Many of us accept death without all the mysticism or even fear. But me, I LOVE life. I can go on for days about the things that move me, from the minutea to the cosmic and on and on. I'm a poet at heart, with a passion for science and an obsession to find clues that lead us to the Why of things ...I'm not afraid of death but the thought of all this good shit coming to an end and THEN going on without me, perhaps leading everyone else to a higher and more enlightened mode of existence...or even failing that, it's the STRUGGLE and the PERSERVERANCE that I want to continue to be a part of.
Anyway, does anyone else get that anxiety when they look mortality in the eye and understand we aren't here for long and we're going to miss out on more magnificent stuff???
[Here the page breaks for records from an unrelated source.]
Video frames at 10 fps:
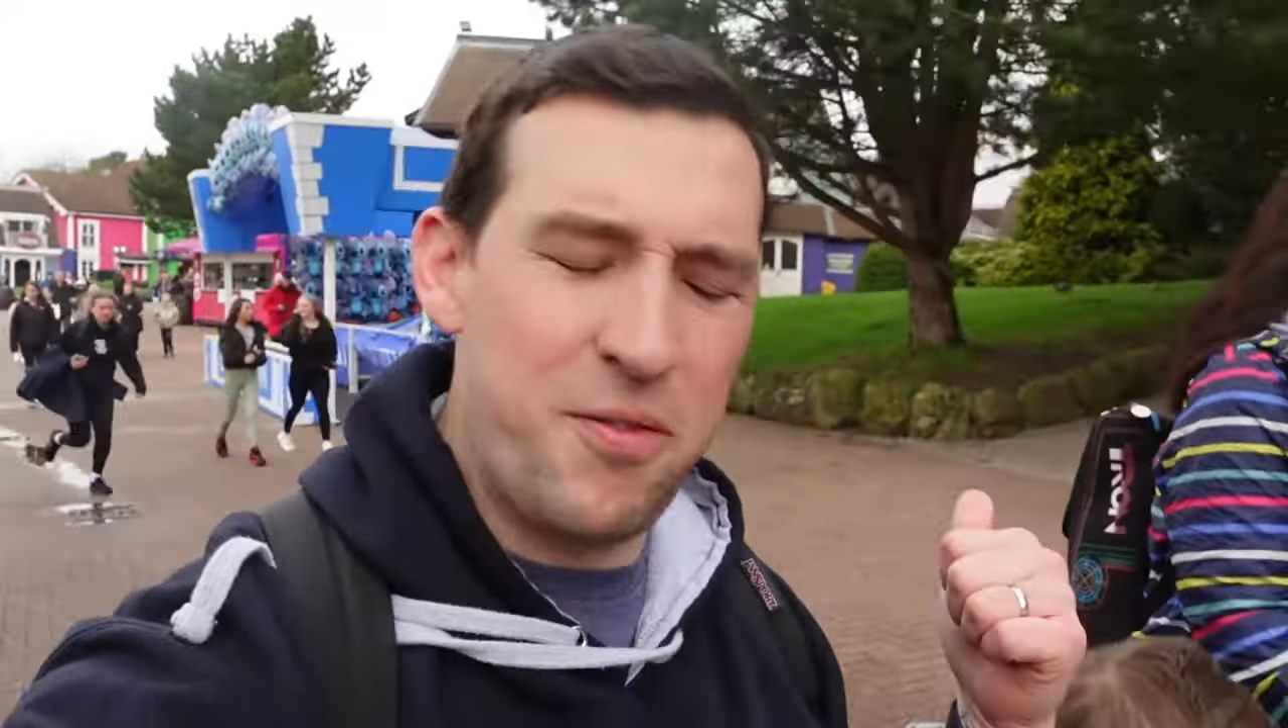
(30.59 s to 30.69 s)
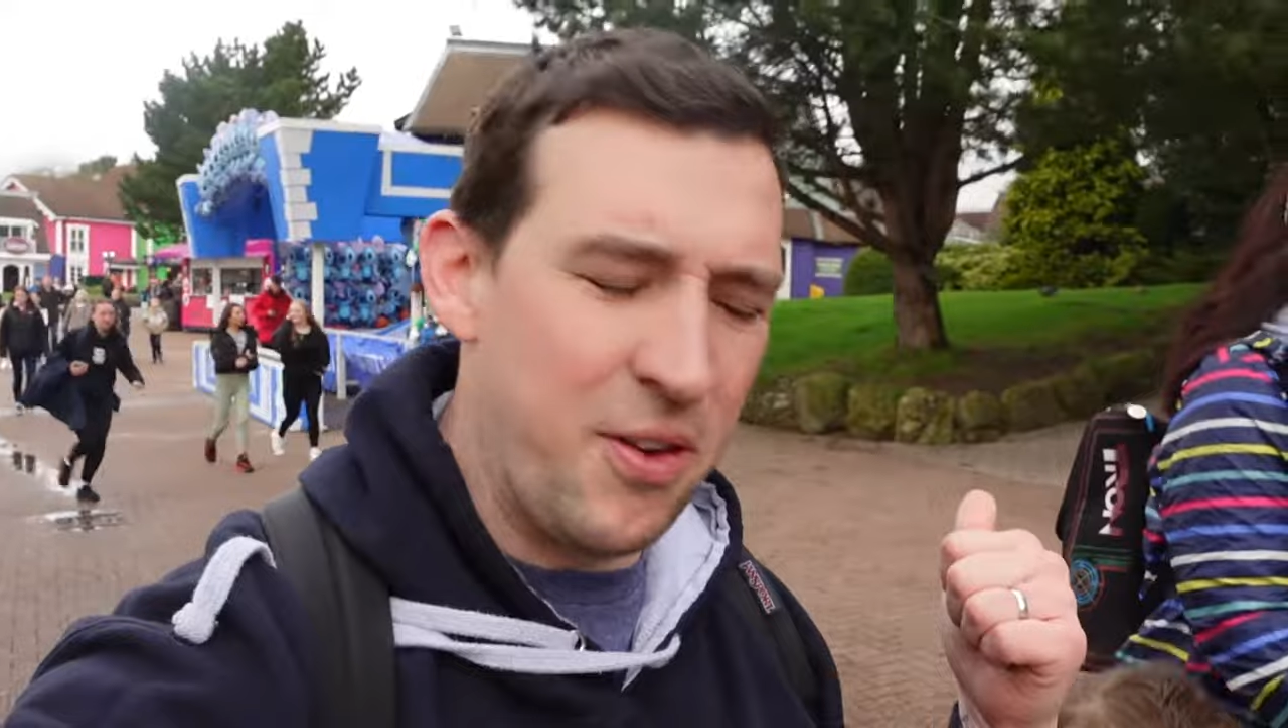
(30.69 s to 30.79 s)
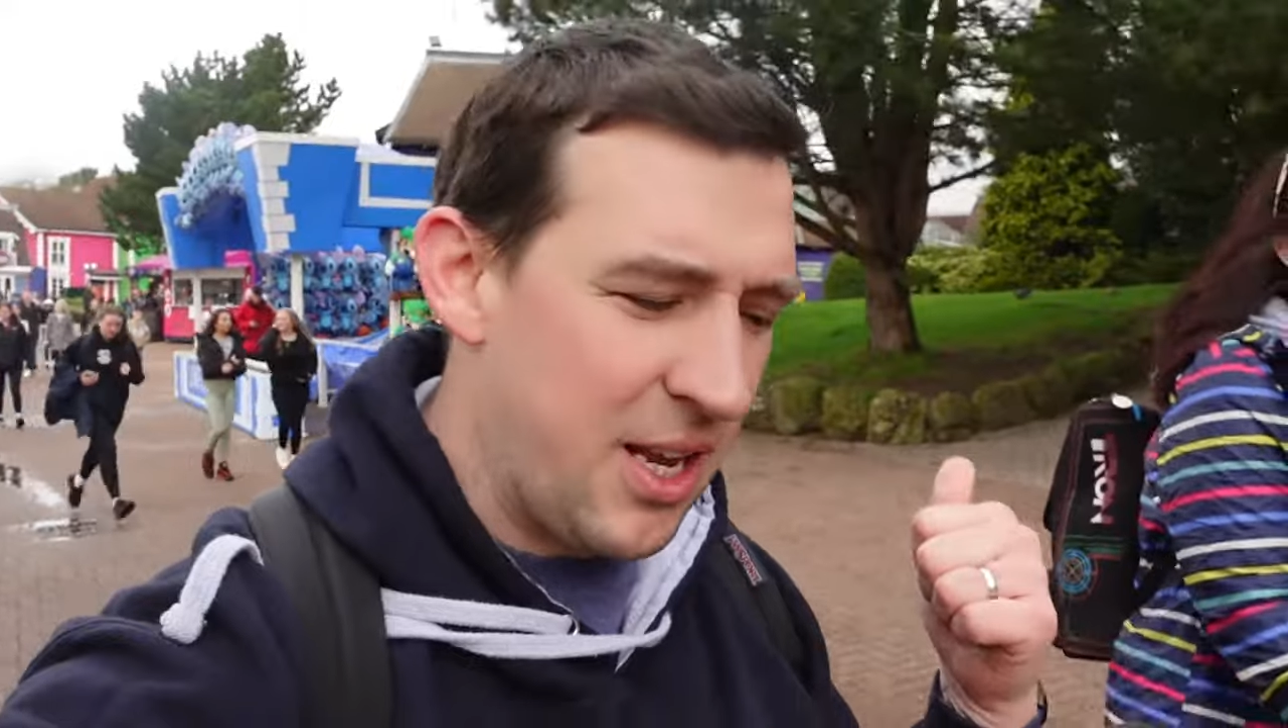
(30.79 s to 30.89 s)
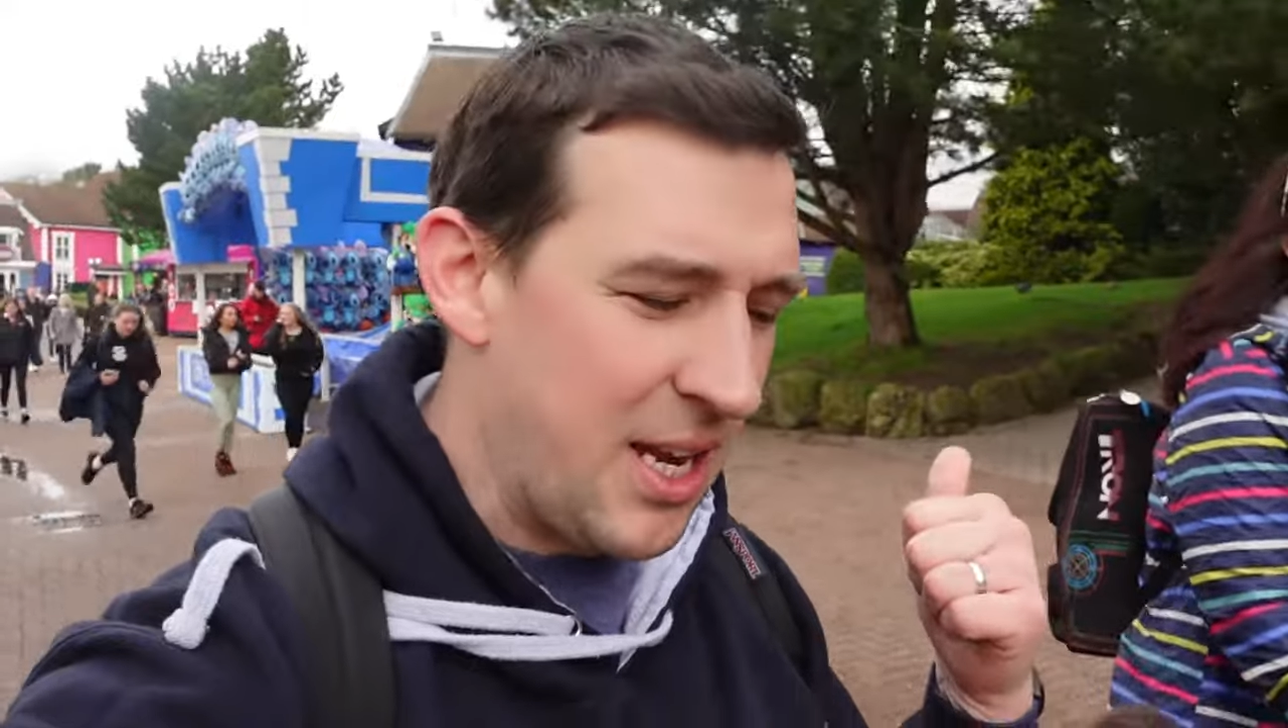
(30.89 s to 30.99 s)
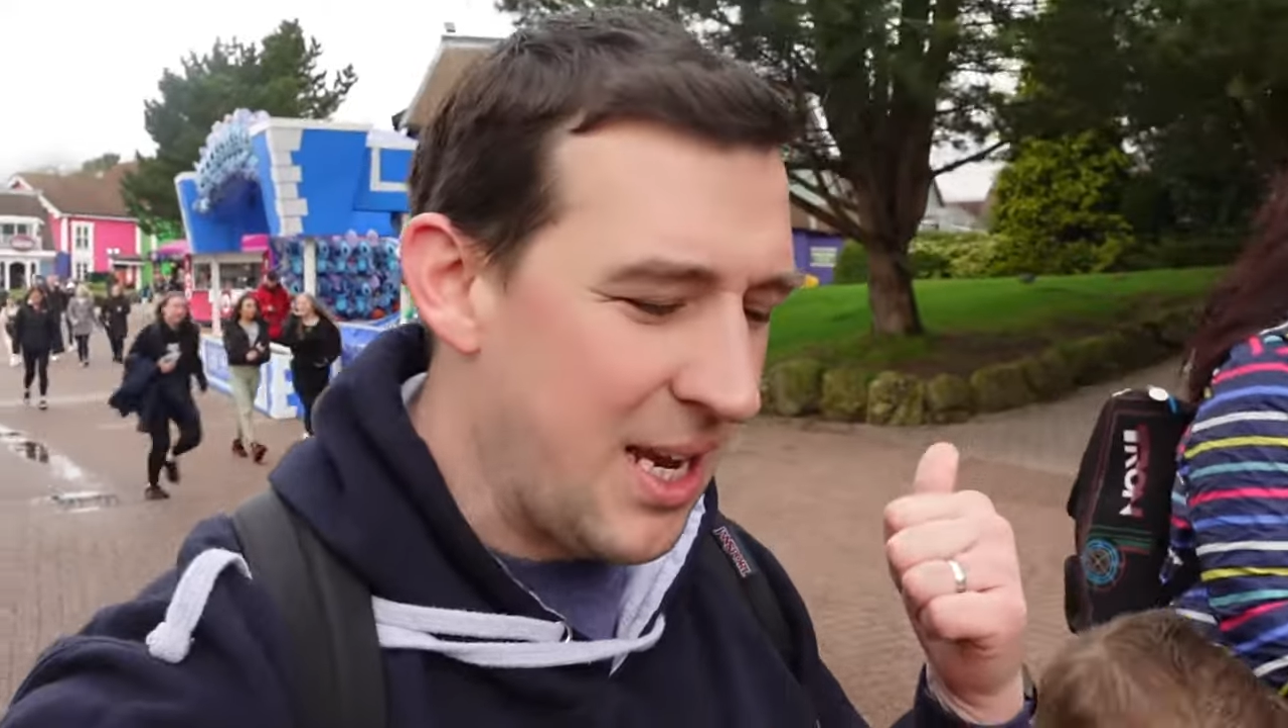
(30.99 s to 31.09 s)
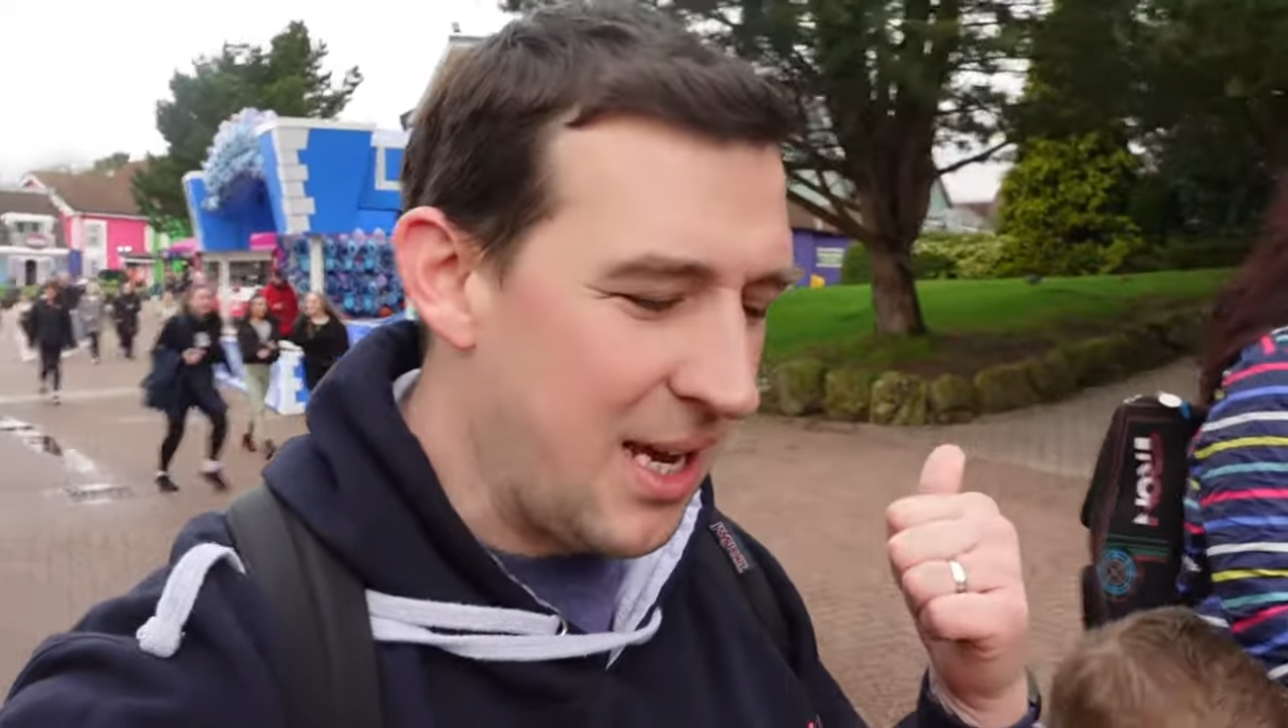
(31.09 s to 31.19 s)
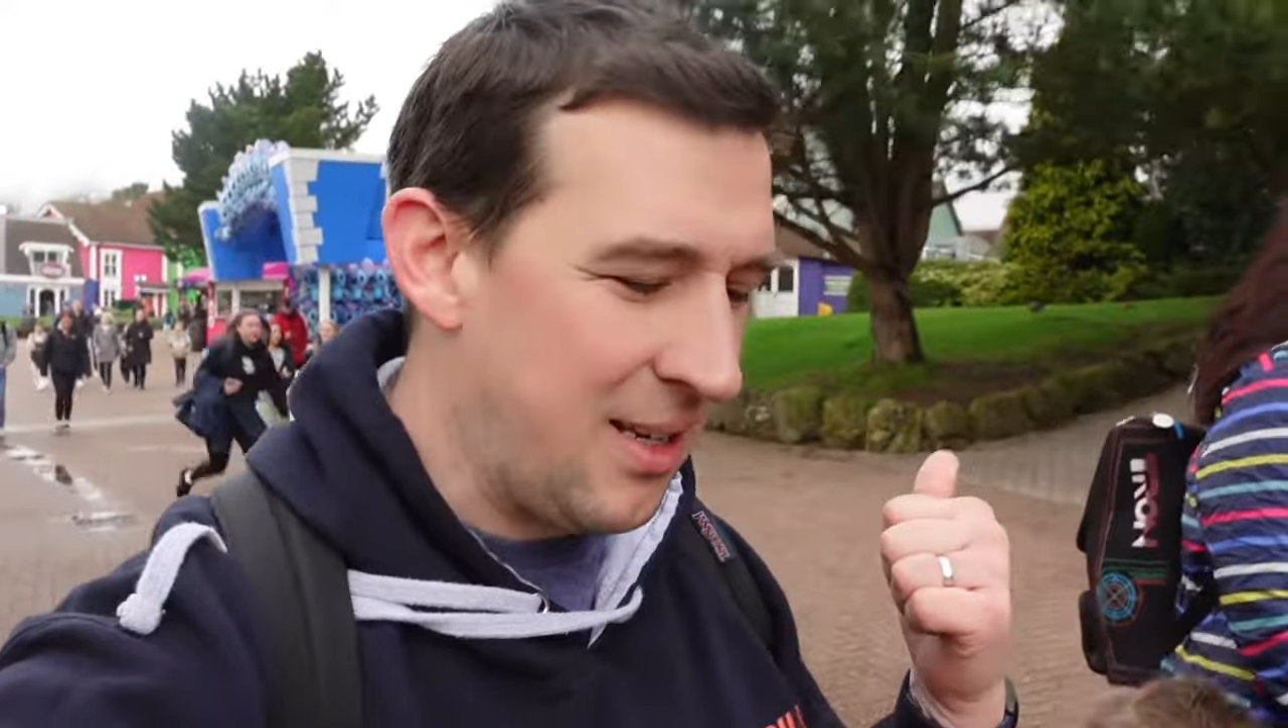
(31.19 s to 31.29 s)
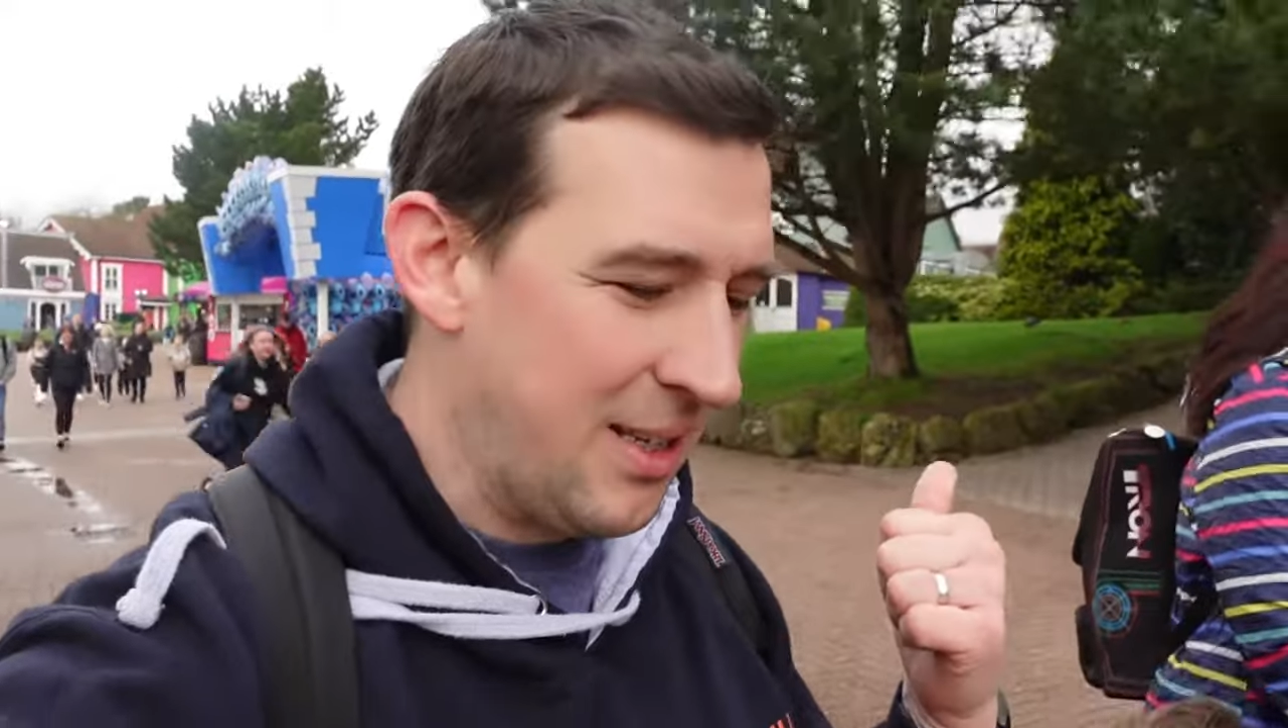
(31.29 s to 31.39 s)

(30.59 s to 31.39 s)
for the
I used to a bit, but don't anymore. I have learned that it's okay to admit I'm a mere mortal. I find my mortality comforting as it means everything is finite and has an endpoint. Since life is full of conflict and suffering, it's nice to know that I'm not condemned to experience that forever. Of course the inverse is also true; I won't always have the beings and experiences in life that I treasure. However, they're all the more precious and I have all the more motivation to not take them for granted, exactly because of that. I'd rather have a finite time to enjoy them, than an infinite time to take them for granted.
I definitely do. I don't want to miss things because of something as stupid as dying.